Group ” A”
Brief Answer Questions:
1. Define the term normalization with respect to a floating point numbers.
Ans: Normalization, in the context of floating-point numbers, refers to the process of adjusting the representation of a number to ensure that the leading digit (or digits) of the significand (mantissa) is within a specified range, typically between 1 and the base of the number system, thereby maximizing precision and facilitating arithmetic operations.
2. Write down the symbolic designation of a shift micro-operation where the shifting is carried out without loss of information.
Ans: The symbolic designation of a shift micro-operation where the shifting is carried out without loss of information is often represented as Si, where i denotes the number of shift positions.
3. How I/O instruction is identified in a basic computer?

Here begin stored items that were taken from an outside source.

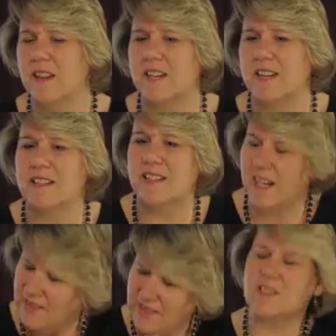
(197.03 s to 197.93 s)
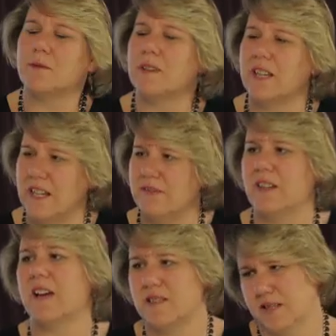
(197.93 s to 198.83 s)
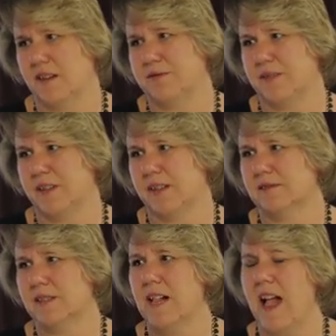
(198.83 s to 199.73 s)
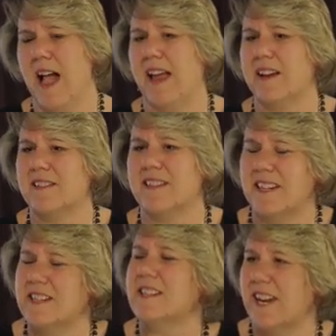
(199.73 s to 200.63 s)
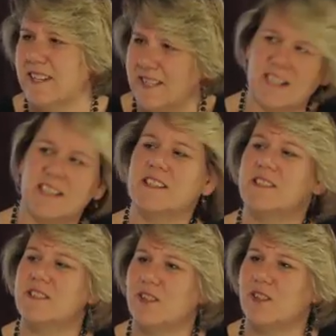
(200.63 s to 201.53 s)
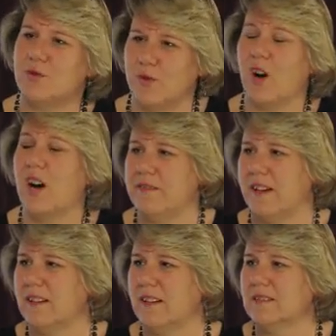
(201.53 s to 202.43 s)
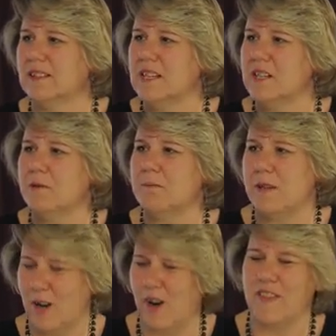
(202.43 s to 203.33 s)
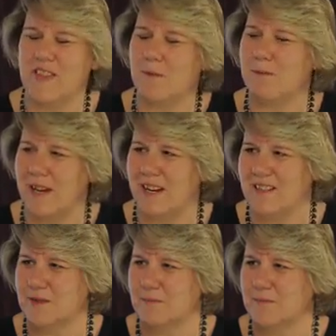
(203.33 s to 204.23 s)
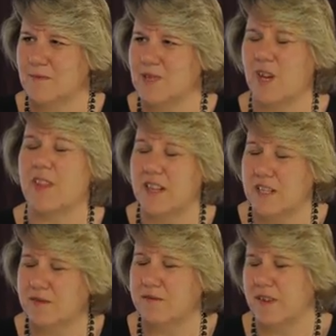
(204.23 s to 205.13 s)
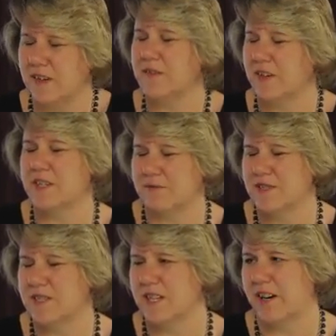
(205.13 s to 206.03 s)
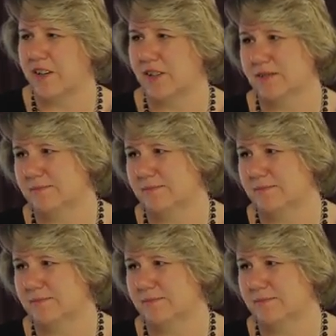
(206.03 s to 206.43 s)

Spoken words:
The intent is to alleviate suffering, and the intent is the driver behind that mechanism. So that is a very, very different scenario.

Ans: I/O instruction is identified in a basic computer by specific opcodes reserved for Input/Output operations in the instruction set architecture.
4. Make distinction between RISC and CISC architecture.
Ans: The distinction between RISC and CISC architecture.
CISC.
- CISC architectures typically have a complex instruction set with a large variety of instructions, some of which may perform complex operations or access memory directly.
- In CISC architectures, instructions may vary in length and complexity, and a single instruction may perform multiple operations or address multiple memory locations
RISC:
- RISC architectures have a reduced and simplified instruction set with fewer instructions, each performing a simple and well-defined operation.
- RISC architectures emphasize simple instructions that execute quickly. Each instruction typically performs only one operation, making instruction decoding simpler and more efficient.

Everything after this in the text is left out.